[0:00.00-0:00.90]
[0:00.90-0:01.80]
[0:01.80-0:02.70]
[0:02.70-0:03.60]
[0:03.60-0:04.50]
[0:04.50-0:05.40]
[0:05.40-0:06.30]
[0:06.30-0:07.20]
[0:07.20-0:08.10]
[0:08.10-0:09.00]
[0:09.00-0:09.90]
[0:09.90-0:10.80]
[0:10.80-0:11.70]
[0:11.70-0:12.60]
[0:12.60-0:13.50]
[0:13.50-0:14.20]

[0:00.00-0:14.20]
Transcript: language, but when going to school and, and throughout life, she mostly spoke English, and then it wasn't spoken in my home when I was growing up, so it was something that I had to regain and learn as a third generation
· · · ·
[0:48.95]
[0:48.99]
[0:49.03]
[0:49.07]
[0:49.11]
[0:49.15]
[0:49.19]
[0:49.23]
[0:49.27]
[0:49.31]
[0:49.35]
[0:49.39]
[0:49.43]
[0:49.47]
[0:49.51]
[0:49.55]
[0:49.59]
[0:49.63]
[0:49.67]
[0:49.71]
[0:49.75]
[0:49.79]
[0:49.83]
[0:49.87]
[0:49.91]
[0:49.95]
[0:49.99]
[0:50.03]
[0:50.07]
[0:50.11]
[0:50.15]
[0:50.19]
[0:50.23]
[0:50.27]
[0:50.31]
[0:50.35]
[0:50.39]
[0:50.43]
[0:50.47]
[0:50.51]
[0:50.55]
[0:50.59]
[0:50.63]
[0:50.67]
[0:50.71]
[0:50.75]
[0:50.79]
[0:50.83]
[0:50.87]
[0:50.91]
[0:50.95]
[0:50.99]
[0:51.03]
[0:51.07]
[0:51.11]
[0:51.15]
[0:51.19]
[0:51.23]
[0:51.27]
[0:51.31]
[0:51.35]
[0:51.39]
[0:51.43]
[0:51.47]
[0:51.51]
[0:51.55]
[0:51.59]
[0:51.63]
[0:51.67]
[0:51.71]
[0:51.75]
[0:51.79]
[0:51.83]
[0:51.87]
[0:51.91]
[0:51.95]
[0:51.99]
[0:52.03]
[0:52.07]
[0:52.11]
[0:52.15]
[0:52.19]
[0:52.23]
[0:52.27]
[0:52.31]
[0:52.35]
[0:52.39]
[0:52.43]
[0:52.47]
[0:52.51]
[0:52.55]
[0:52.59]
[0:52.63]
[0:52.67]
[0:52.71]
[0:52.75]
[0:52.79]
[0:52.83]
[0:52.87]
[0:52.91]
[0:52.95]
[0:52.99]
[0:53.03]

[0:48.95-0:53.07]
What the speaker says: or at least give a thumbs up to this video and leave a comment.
· · · ·
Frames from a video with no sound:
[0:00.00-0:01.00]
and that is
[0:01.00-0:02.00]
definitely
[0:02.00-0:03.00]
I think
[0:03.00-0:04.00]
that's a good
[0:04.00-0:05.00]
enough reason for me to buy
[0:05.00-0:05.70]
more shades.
· · · ·
## Task statement
In the listing above, transcribe exactly everything from the line containing "[0:05.40-0:06.30]" down to the line containing "Transcript: language, but", including both and nothing more.

## Answer space
[0:05.40-0:06.30]
[0:06.30-0:07.20]
[0:07.20-0:08.10]
[0:08.10-0:09.00]
[0:09.00-0:09.90]
[0:09.90-0:10.80]
[0:10.80-0:11.70]
[0:11.70-0:12.60]
[0:12.60-0:13.50]
[0:13.50-0:14.20]

[0:00.00-0:14.20]
Transcript: language, but when going to school and, and throughout life, she mostly spoke English, and then it wasn't spoken in my home when I was growing up, so it was something that I had to regain and learn as a third generation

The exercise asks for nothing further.